Scott Rothkopf describes the many portraits visible in Racing Thoughts by Jasper Johns, and connects the painting with his work as the Whitney's chief curator. View more from this series.
I’m Scott Rothkopf, the Whitney’s chief curator, and we’re in the exhibition Human Interest which I co-curated, looking at Jasper Johns’s Racing Thoughts.
The term racing thoughts can be related to a sense of anxiety. I think it also can be related to creativity—to all the different thoughts that are appearing before us in this picture, and the way that Johns kind of gathers them together, but without one conclusion.
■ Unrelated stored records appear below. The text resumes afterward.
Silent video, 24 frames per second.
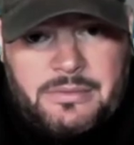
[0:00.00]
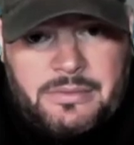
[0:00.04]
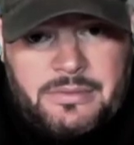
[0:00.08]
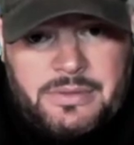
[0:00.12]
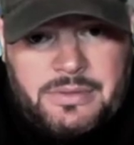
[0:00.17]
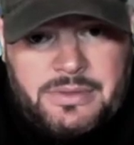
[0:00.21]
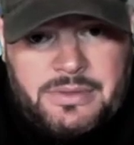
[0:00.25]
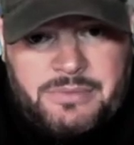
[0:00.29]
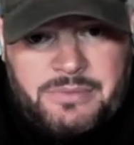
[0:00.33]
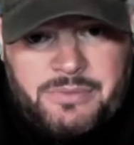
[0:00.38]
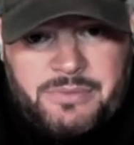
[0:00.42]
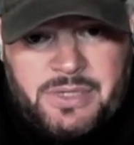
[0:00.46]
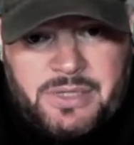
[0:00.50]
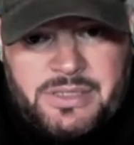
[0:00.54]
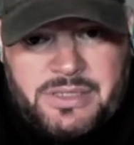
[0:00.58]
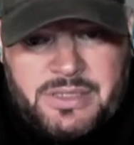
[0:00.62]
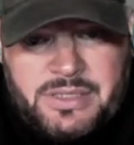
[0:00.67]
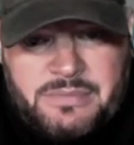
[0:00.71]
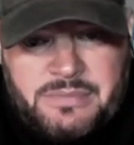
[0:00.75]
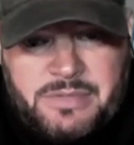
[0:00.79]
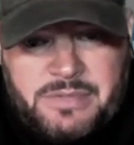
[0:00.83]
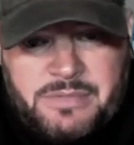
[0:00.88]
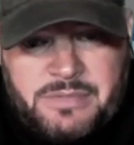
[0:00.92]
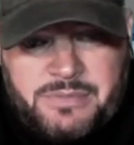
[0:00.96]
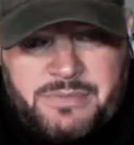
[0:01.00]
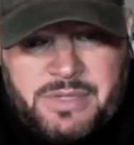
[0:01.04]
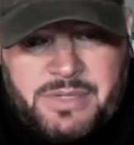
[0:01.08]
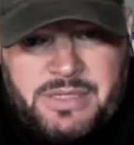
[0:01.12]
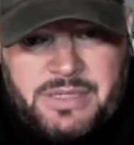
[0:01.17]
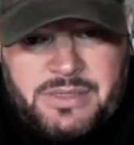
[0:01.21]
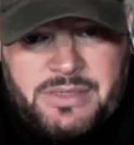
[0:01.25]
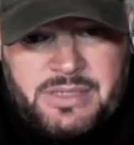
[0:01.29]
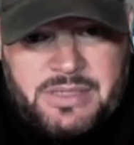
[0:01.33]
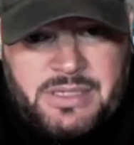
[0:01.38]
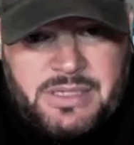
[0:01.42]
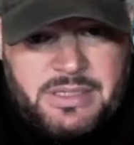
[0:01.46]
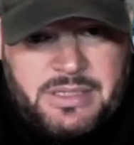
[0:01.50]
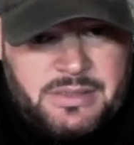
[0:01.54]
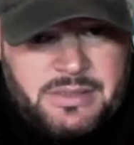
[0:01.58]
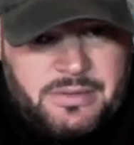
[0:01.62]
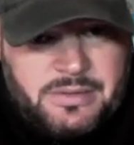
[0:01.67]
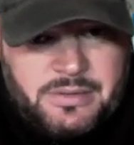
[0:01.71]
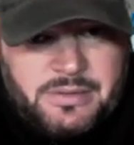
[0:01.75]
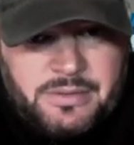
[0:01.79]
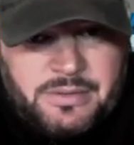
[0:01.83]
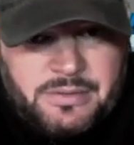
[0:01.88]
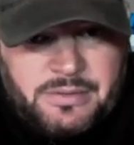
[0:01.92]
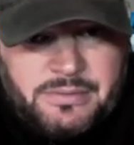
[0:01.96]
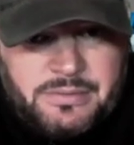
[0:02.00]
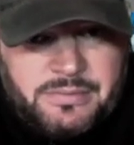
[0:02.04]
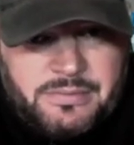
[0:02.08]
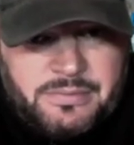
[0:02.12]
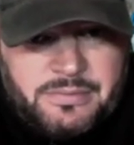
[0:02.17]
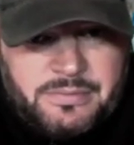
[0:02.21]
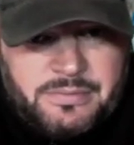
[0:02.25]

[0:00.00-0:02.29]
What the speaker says: is it project by project or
When I look at this painting, I am in a certain headspace that feels kind of dreamy, almost. It keeps giving me more every time I look at it, and I don’t think it’s something I’ve ever fully solved.
It is a portrait containing many portraits within it. When you look at it, you see, at first, two faces. One is one of the most recognizable portraits in the whole history of art, the Mona Lisa. The other is Leo Castelli, who was Jasper Johns’s dealer for many years. There’s a Barnett Newman print above, who's an artist he knew and admired, and this is a work in Johns’s personal collection. Some people think of this painting as a self-portrait of Johns. You see, on the bottom right, the water running, as though he is maybe lying in the bathtub, looking up at all of these images that are of personal importance to his life.
This notion of artists looking at each other, of artists presenting each other, of artists in dialogue with each other seems to be very related to the Whitney Stories project because here we are capturing how artists think about another artist's work. Museums are for the public and they’re for visitors, but they’re also for artists. Artists come to museums for inspiration; they come to see the work of their heroes.
I think this painting in some ways speaks to what curators do: the gathering of images, the hanging of them, the arranging of them. This room is a good example of seeing works that are around a hundred years old, just a few feet away from paintings that were finished last year. And I think if I’m doing my job right, I’m bringing something to these works that feels alive today.